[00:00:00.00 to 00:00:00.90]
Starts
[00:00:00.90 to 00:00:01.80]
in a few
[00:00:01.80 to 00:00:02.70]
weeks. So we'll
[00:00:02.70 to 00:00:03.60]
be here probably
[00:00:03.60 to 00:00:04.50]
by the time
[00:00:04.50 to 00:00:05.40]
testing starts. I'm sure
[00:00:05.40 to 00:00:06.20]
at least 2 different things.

■ ■ ■ ■ ■ ■ ■

What to work on:
Please return the full listing exactly as it appears.

Result of the task:
[00:00:00.00 to 00:00:00.90]
Starts
[00:00:00.90 to 00:00:01.80]
in a few
[00:00:01.80 to 00:00:02.70]
weeks. So we'll
[00:00:02.70 to 00:00:03.60]
be here probably
[00:00:03.60 to 00:00:04.50]
by the time
[00:00:04.50 to 00:00:05.40]
testing starts. I'm sure
[00:00:05.40 to 00:00:06.20]
at least 2 different things.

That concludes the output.